◆ **Given entries**:
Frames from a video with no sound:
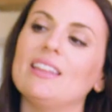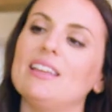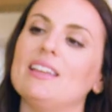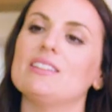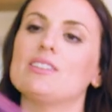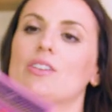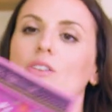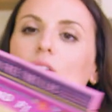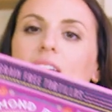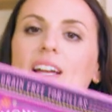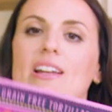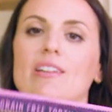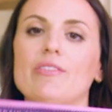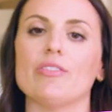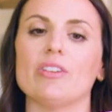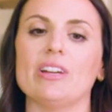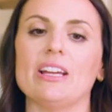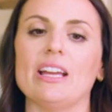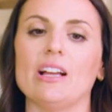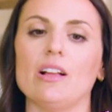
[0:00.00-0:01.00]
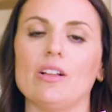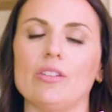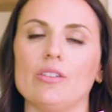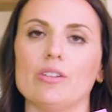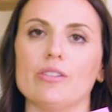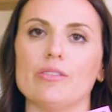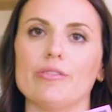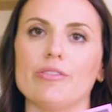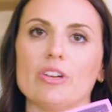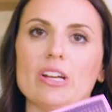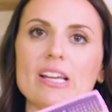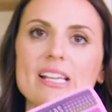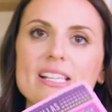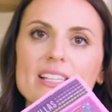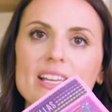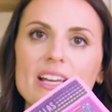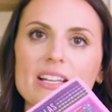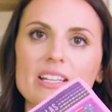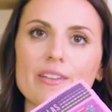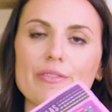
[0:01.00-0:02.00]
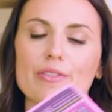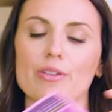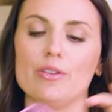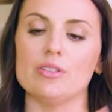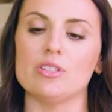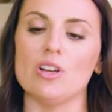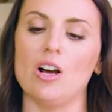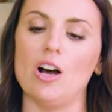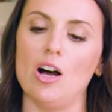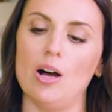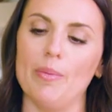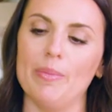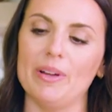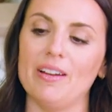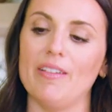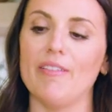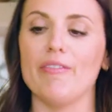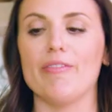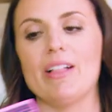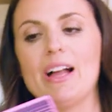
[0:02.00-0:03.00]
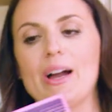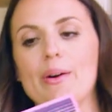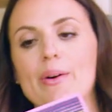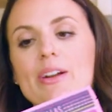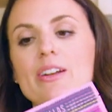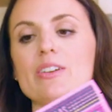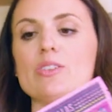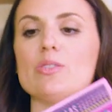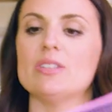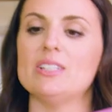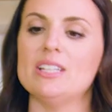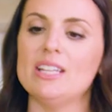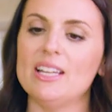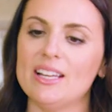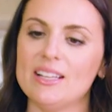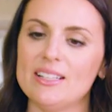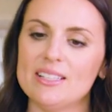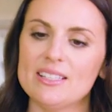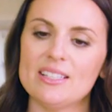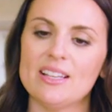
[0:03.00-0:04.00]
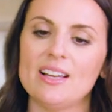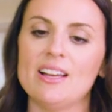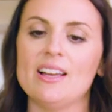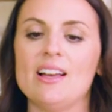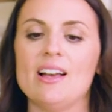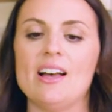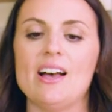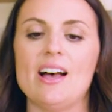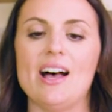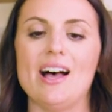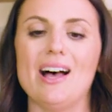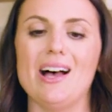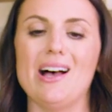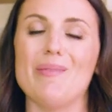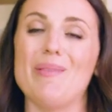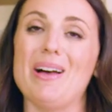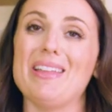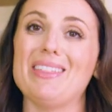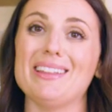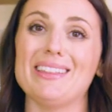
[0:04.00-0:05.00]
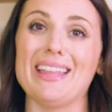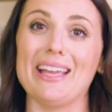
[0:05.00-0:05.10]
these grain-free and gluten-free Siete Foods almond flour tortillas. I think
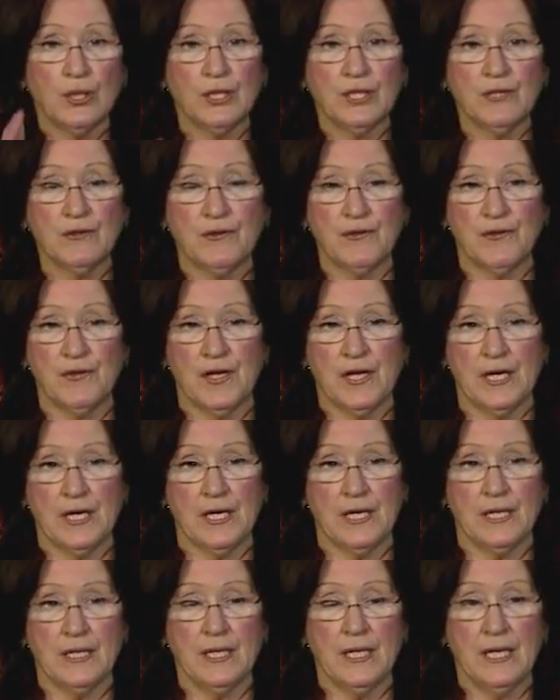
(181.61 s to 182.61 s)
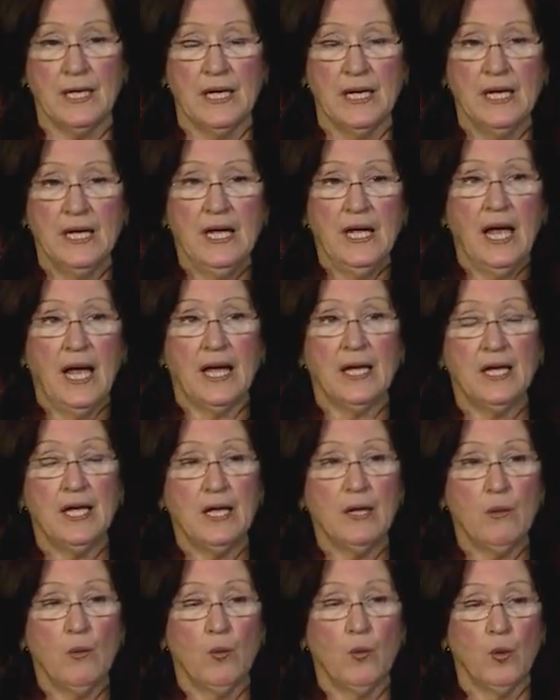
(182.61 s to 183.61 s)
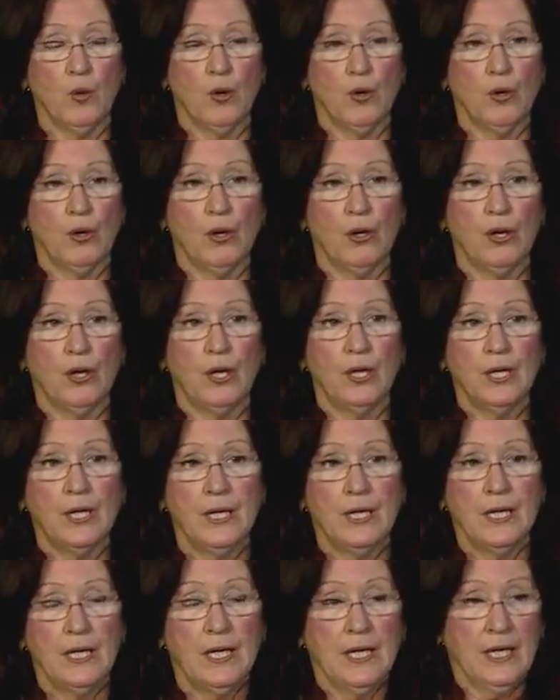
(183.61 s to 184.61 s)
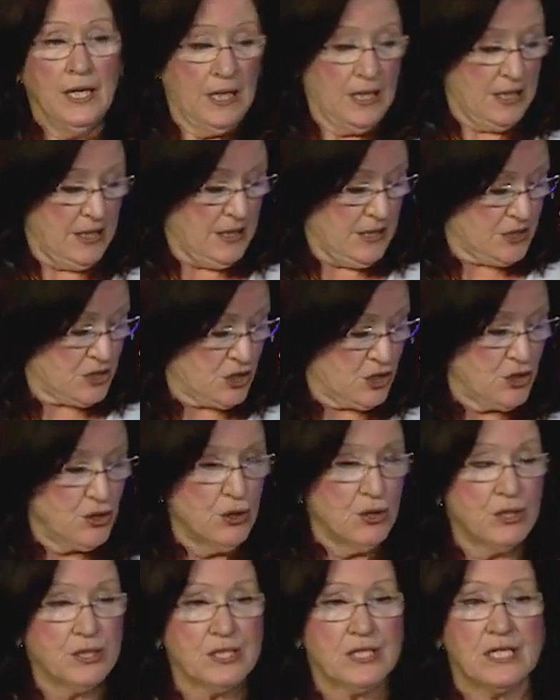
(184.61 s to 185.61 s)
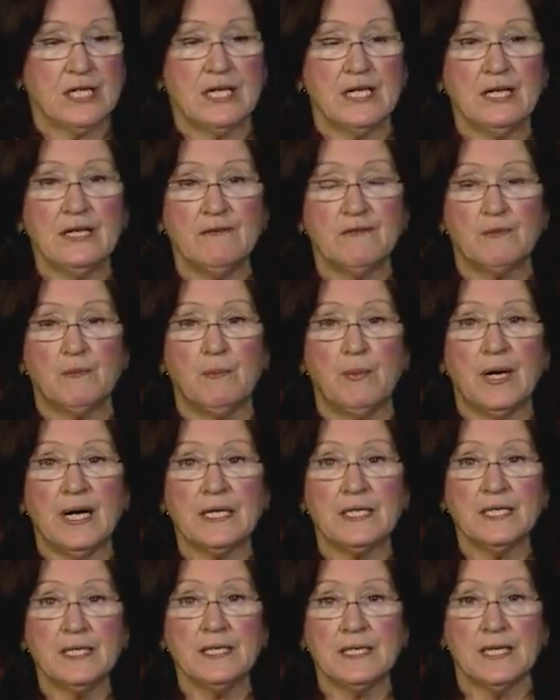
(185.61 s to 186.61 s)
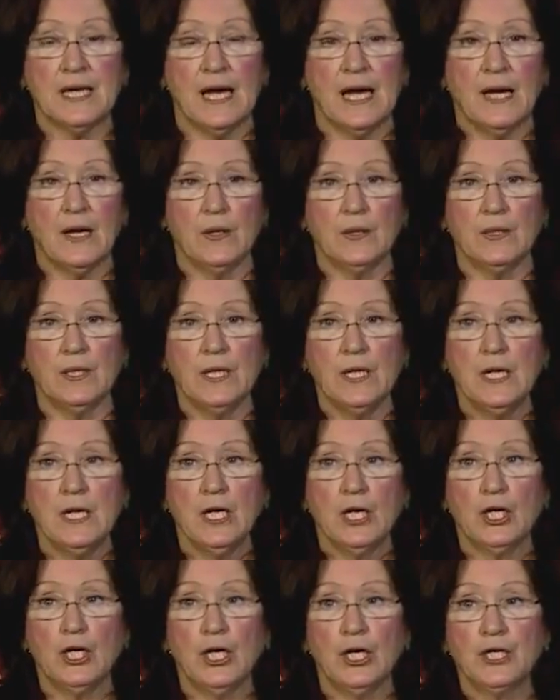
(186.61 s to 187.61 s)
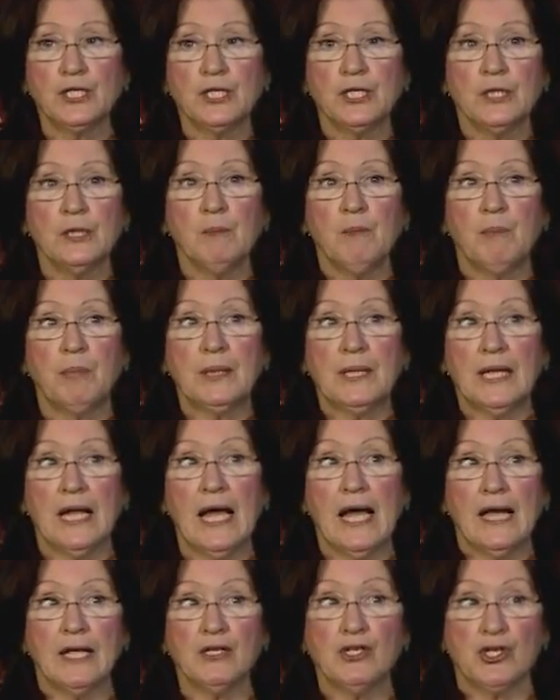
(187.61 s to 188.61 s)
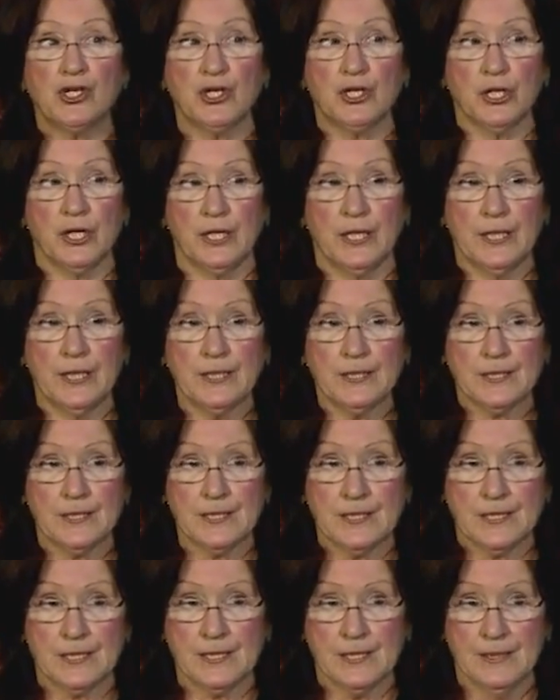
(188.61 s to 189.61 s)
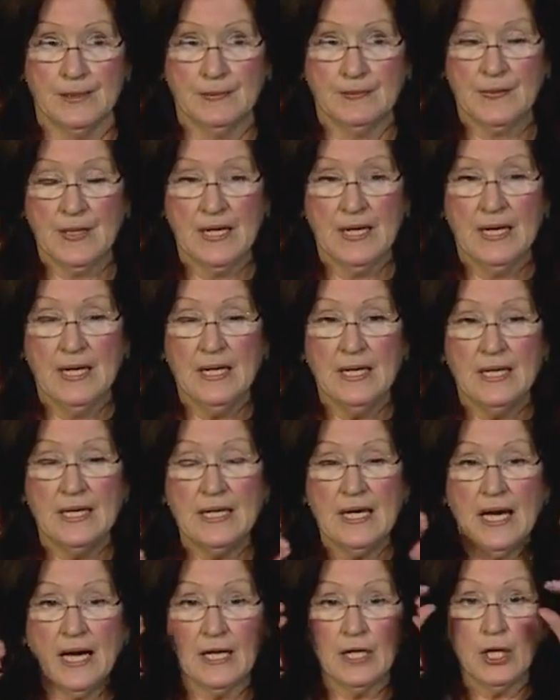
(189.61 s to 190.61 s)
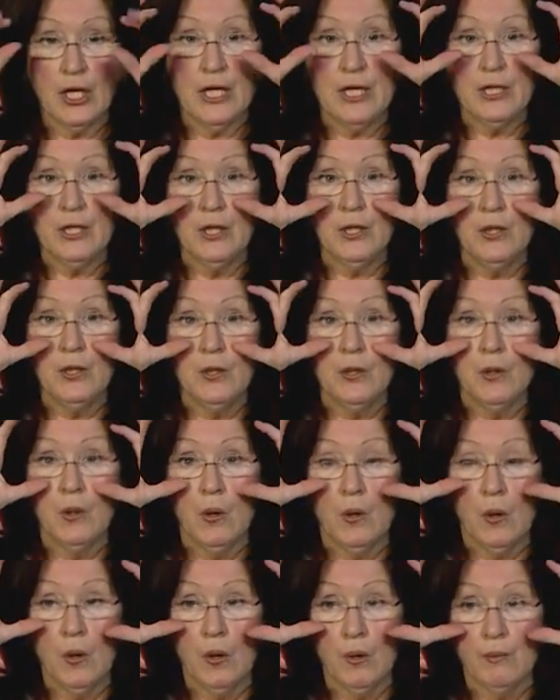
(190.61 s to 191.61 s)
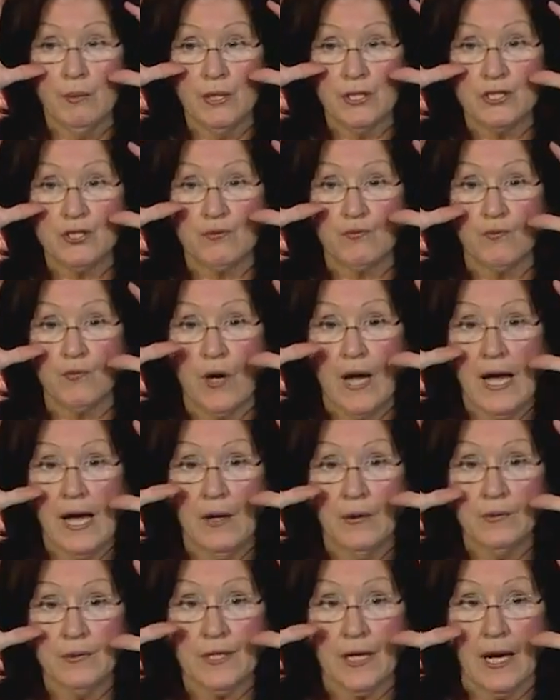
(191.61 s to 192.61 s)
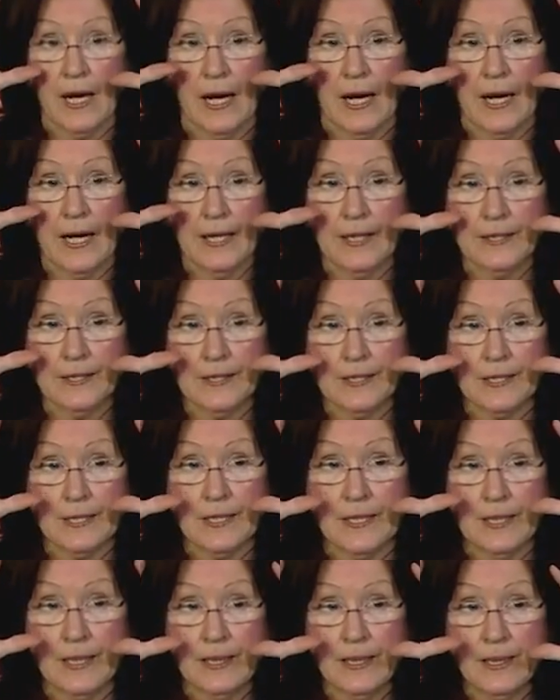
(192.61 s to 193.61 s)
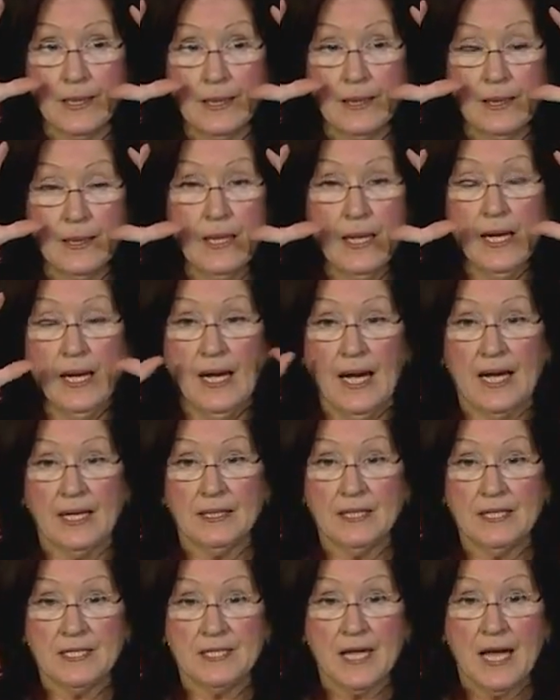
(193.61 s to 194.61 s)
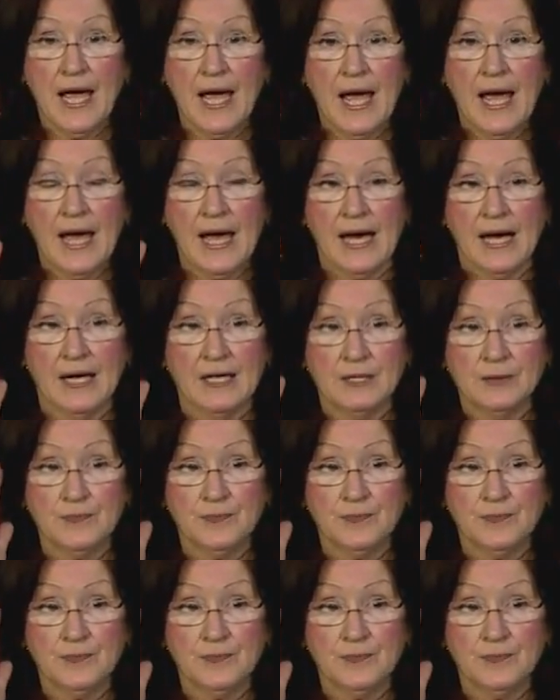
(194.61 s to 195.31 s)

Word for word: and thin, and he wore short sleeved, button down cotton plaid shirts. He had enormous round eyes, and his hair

◆ **About this exercise**: Return word for word the line bearing "[0:03.00-0:04.00]" and every later line of the entries, but none of the pictures.

◆ **Response box**:
[0:03.00-0:04.00]
[0:04.00-0:05.00]
[0:05.00-0:05.10]
these grain-free and gluten-free Siete Foods almond flour tortillas. I think
(181.61 s to 182.61 s)
(182.61 s to 183.61 s)
(183.61 s to 184.61 s)
(184.61 s to 185.61 s)
(185.61 s to 186.61 s)
(186.61 s to 187.61 s)
(187.61 s to 188.61 s)
(188.61 s to 189.61 s)
(189.61 s to 190.61 s)
(190.61 s to 191.61 s)
(191.61 s to 192.61 s)
(192.61 s to 193.61 s)
(193.61 s to 194.61 s)
(194.61 s to 195.31 s)

Word for word: and thin, and he wore short sleeved, button down cotton plaid shirts. He had enormous round eyes, and his hair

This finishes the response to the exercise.